Do McDonald’s Chicken Nuggets make an appearance on your menu monthly? Have you ever ate a Twinkie and loved the creamy center? What about candy like M&M;’s, Good n Plenty, or any of that yummy candy with the hard outer candy shell? You would be surprised to know that some of your favorite food contains ingredients that you would never in your wildest imagination actually consume.
Let’s start with Chicken McNuggets from McDonalds. We’ve all wondered at one time or another if they were really made of chicken, or could it be a soy product? Somewhere I even heard it was a mix of chicken and fish. It turns out that part of that assumption is right. Chicken McNuggets are actually part chicken and many other ingredients. There are 38 ingredients that go in to a nugget, 13 of which come from corn.
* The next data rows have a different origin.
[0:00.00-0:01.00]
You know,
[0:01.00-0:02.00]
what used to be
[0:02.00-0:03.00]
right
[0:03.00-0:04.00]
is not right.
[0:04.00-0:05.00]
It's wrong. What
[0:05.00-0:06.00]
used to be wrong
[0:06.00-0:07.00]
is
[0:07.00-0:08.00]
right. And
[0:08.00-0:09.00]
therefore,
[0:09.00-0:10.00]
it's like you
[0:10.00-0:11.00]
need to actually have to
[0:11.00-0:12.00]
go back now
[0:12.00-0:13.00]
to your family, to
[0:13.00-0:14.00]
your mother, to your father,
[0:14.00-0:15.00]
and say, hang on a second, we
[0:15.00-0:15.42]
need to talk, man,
This includes; cornstarch, mono-tri and diglycerides, dextrose, lecithin, chicken broth, yellow corn flour, the corn feed chicken itself, and even more cornstarch for the batter, cornstarch for a filler, vegetable shortening and partially hydrogenated corn oil. Some of the other ingredients are quite frankly very frightening to think that we are eating. These ingredients are synthetic and usually come from a petroleum refinery or chemical plant. First there are the “leavening agents”; sodium aluminum phosphate, monog-calcium phosphate, sodium acid pyrophosphate, and calcium lactate. These all keep the fats from going bad. The most frightening of all is the tertiary butylhydroquinone, an antioxidant derived from petroleum that is either sprayed on the nugget or the inside of the box it comes in to help preserve freshness! TBHQ (tertiary butylhydroquinone) is a form of butane (lighter fluid). The FDA allows processors to use it sparingly on food. I don’t know about you, but homemade chicken is sounding much better right about now!
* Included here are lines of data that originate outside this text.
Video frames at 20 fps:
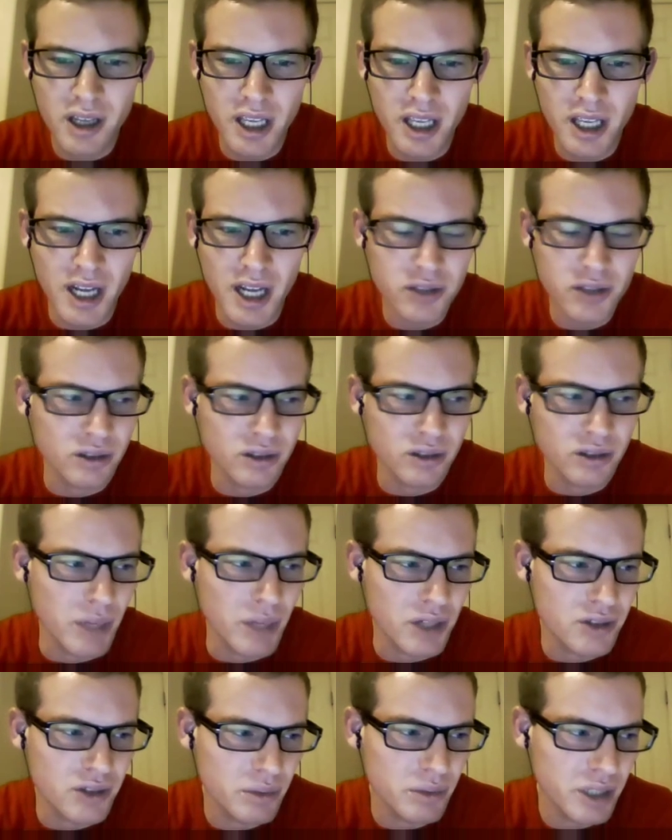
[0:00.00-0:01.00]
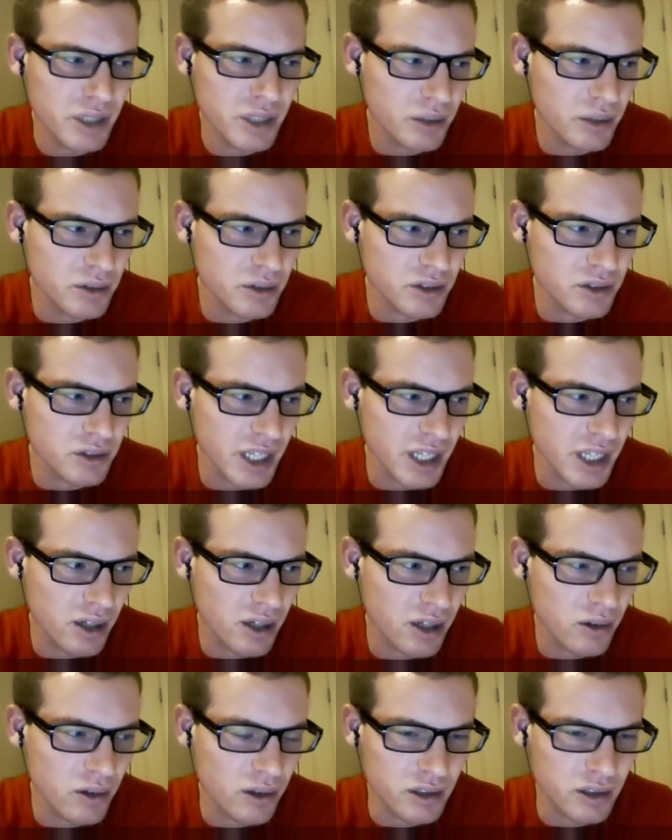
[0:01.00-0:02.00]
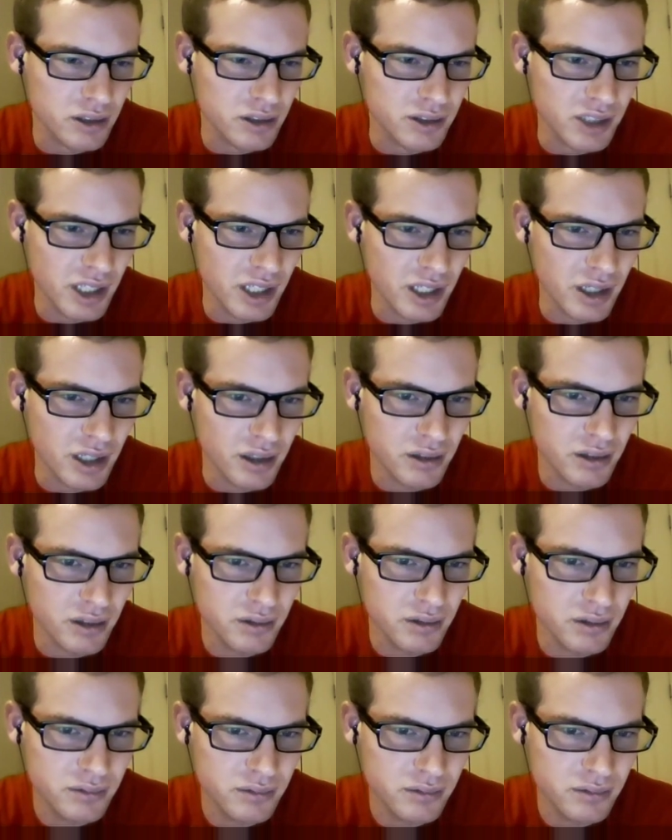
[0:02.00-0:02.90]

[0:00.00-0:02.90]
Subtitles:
an actual measurement, it was categorical data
Now, we’ll go straight to that favorite childhood treat, Twinkies. Like the Chicken McNuggets, Twinkies contain alot of ingredients, 39 to be exact. I will give you a few, and I think you’ll start to get the idea. Corn dextrin, a common thickener, is also the glue on postage stamps and envelopes. Ferrous sulfate, an iron supplement in enriched flour, is also used as a disinfectant and weedkiller. While these ingredients may concern you, they will not harm you, although I would not live on a diet of Twinkies.
Yogurt, candy, fruit drinks, and other food contain a color additive that is extracted from dried bugs. While most of you are cringing thinking about all the food that you eat that you now know had dried bug guts in it, let me also tell you that the colorant is called cochineal extract or carmine dye. This dye has been used for centuries. It is used to dye food, cosmetics, drinks and fibers. This dye can also cause serious allergic reaction in some people, even death. To find out more about this dye, log on to this website: www.eurekalert.org/pub_releases/1997-11/UoM–CFDC-041197-php . Confectioner’s glaze, food glaze, resinous glaze, and pharmaceutical glaze are all basically names to confuse us on packages for shellac, the excretion of a certain type of beetle. This shellac is used to make the outside candy shell of very many popular candies shiny. Yummy!
I have always wondered when I looked at ingredients on the outside packages of food, why the producers had to list everything in words and terms that the average consumer could not understand. Well….now I know.